When I was returning from Bartragh on the 5th inst. I observed a dark-coloured Duck diving in the channel near Goose Island, and, not being able to identify it satisfactorily with my glass, I let the boat drift up with the tide until within range, when I fired, the bird diving at the shot; but on coming up it rose, when, with my second barrel, I secured a beautiful specimen of an adult male Black Scoter, in perfect plumage. It was the first I met in summer, and, although numbers frequent the open bay in winter, none ever came into the channels of the estuary, so I felt very fortunate in obtaining such a fine specimen so very unexpectedly.
For some days past[1] both Curlews and Redshanks have begun to return from their breeding grounds to the estuary, and on the 28th June I was surprised to see three or four Greenshanks on the shore here, the earliest date on which I have ever known them to return from their breeding haunts.

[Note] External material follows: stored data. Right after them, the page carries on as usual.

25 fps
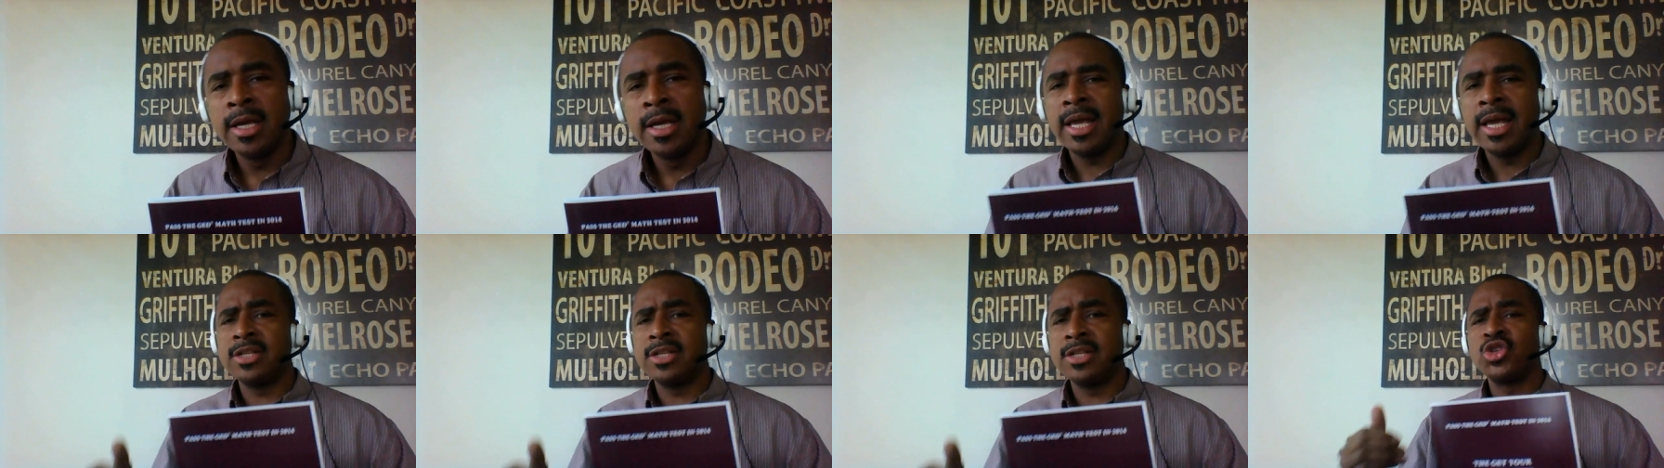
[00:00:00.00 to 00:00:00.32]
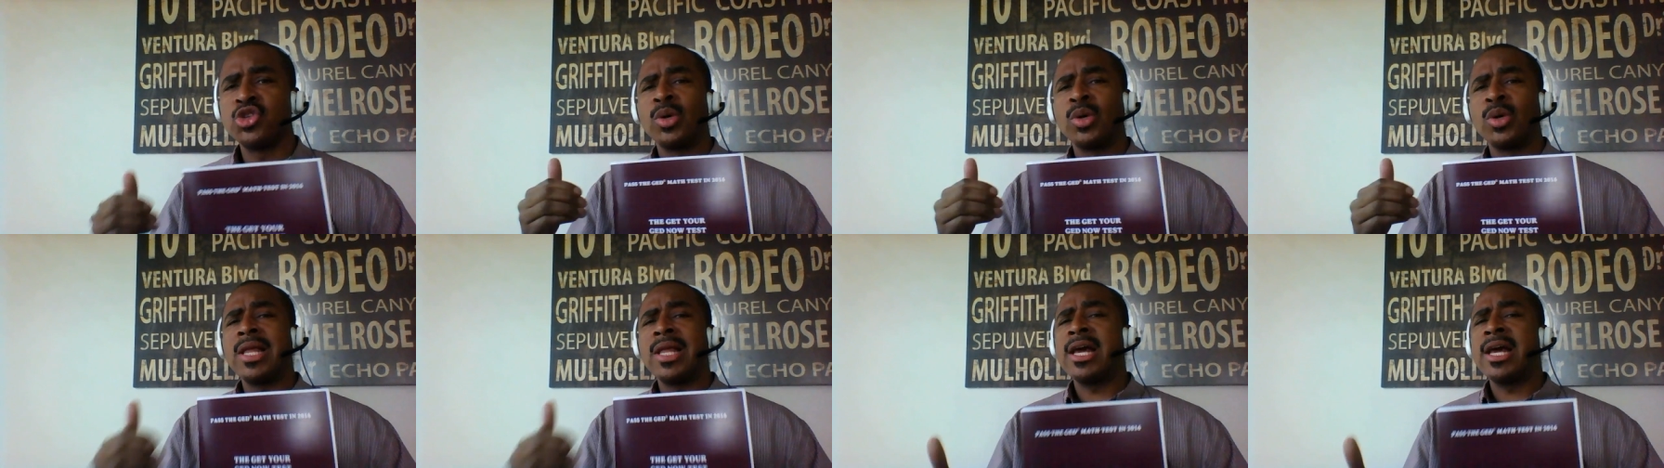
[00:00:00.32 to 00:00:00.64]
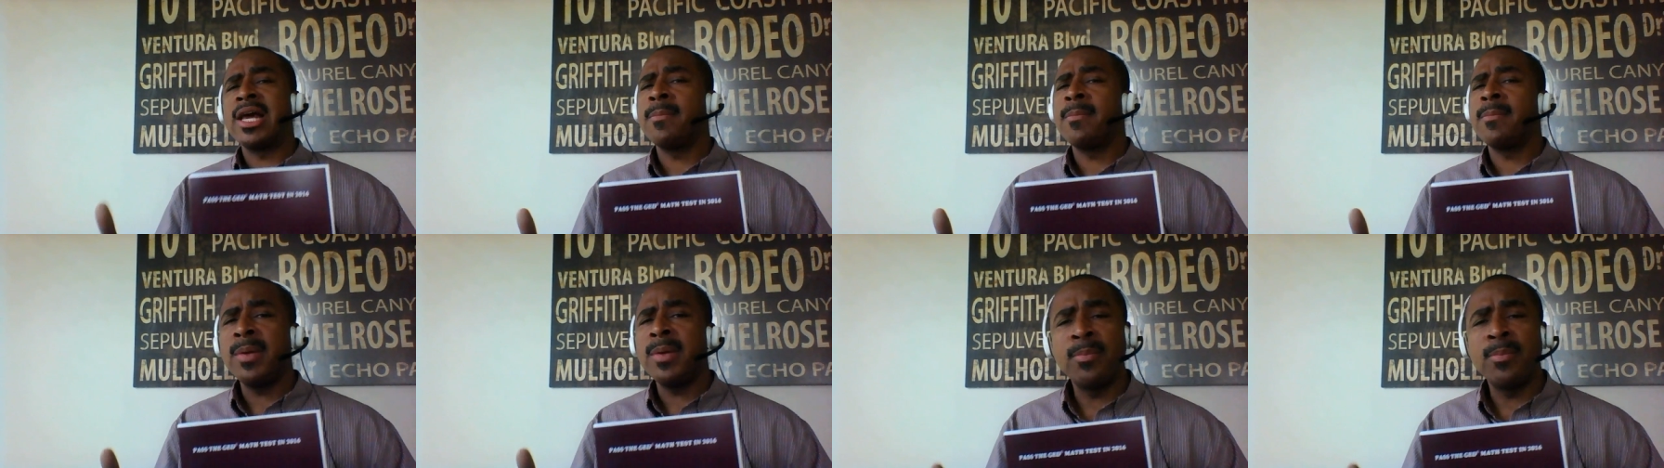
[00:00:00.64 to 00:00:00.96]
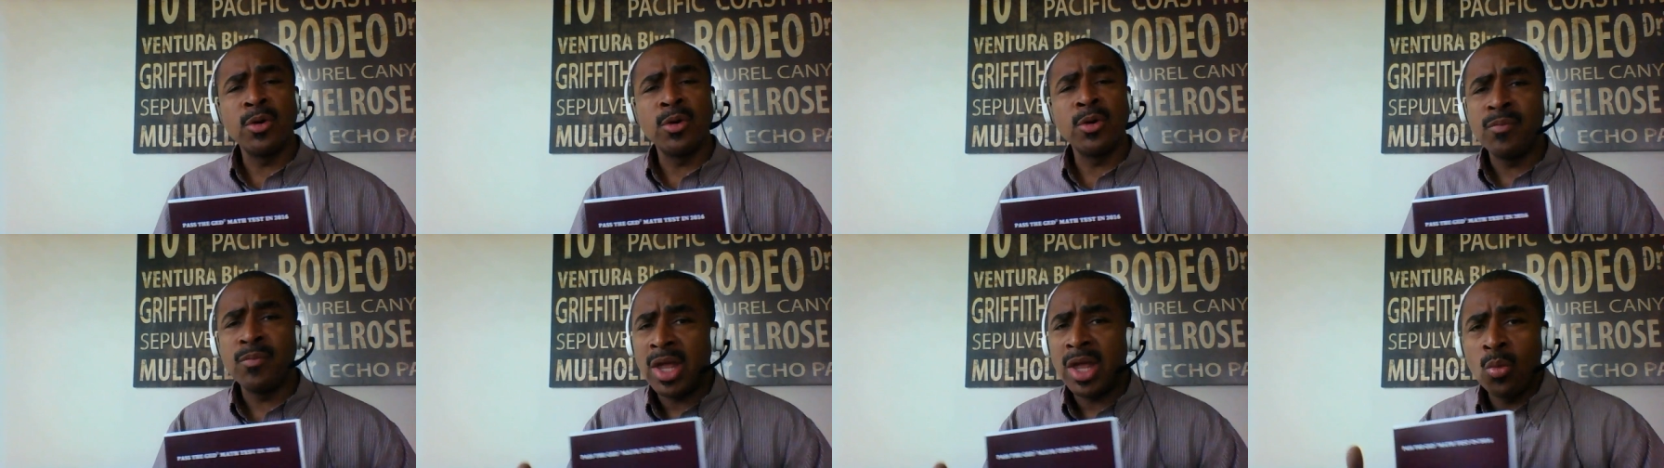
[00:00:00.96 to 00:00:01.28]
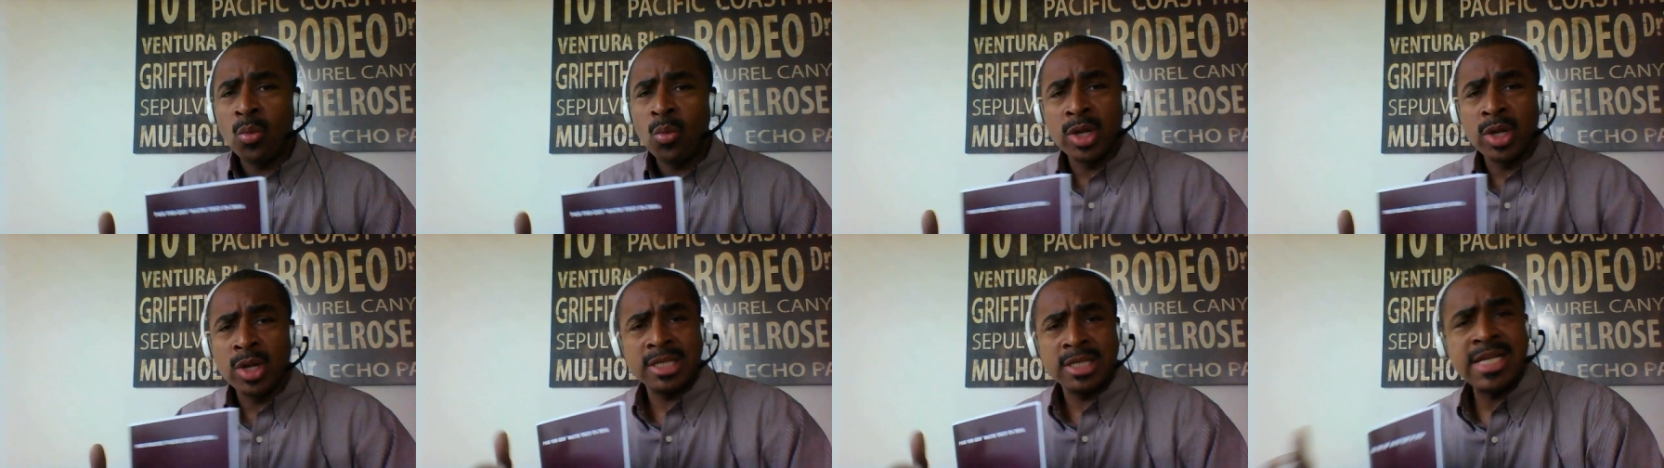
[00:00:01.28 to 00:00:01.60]
And so a lot of people, they
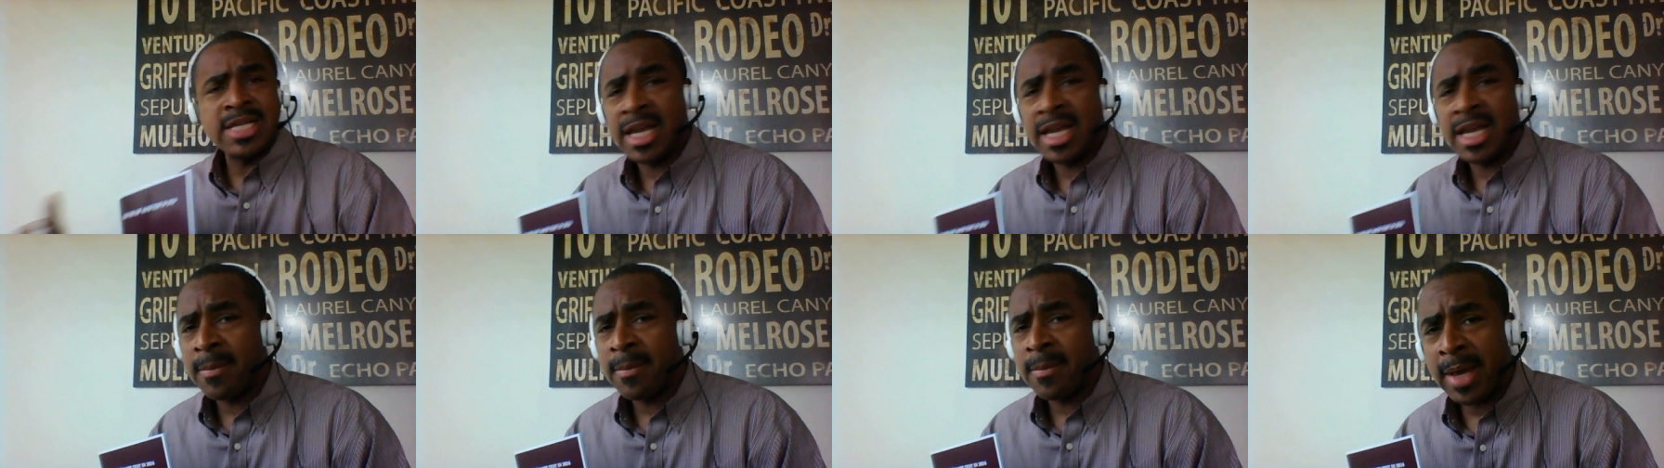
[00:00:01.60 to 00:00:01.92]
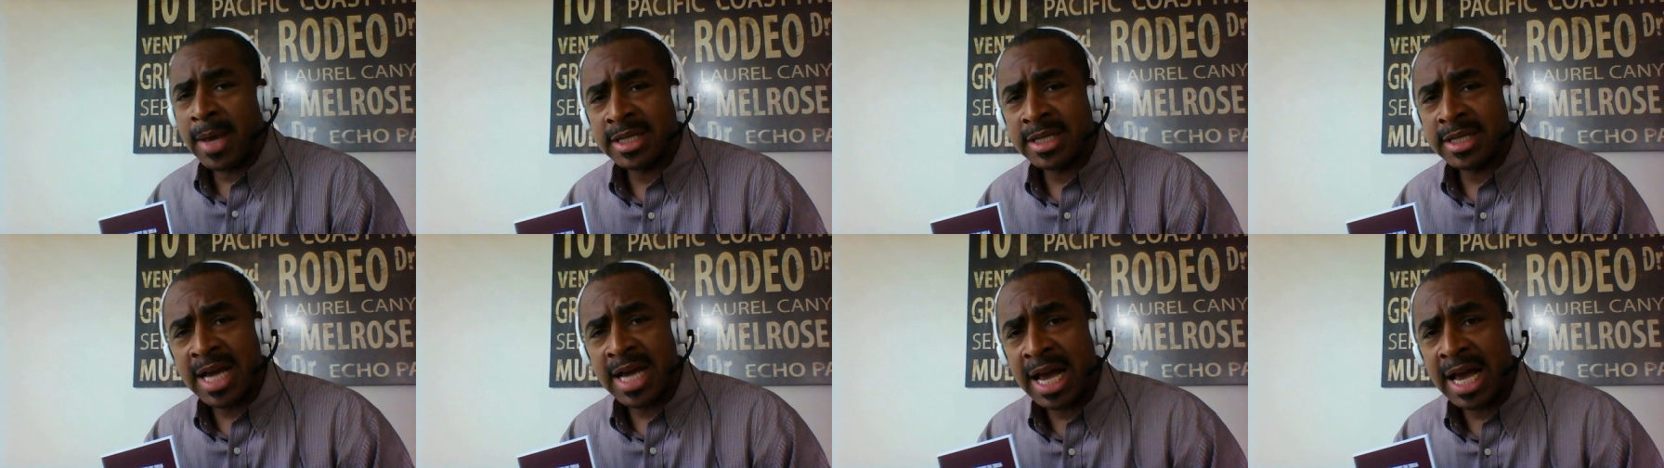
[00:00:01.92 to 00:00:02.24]
want to take it back to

The Sandwich Terns, as usual, were the earliest of our visitors. I saw one on March 26th, but the main body of the flight did not appear in the estuary until the first week of April. Although the Lesser Terns arrived on May 4th, the Common Terns were some days later in arriving. When visiting the Terns' breeding haunts near Killala on June 13th, I found, as usual, the Common Terns confining themselves to the gravelly "Inch," about thirty pairs having nests on it, and perhaps eight or ten pairs of the Lesser Tern; while the Arctic Terns were scattered all over the Ross sands for over half a mile along with the majority of the Lesser, laying their eggs on the bare sand and gravel. The numbers of the Common Terns have diminished, while there has been a great increase in those of the Arctic Tern.
- ↑ This communication is dated July 8th.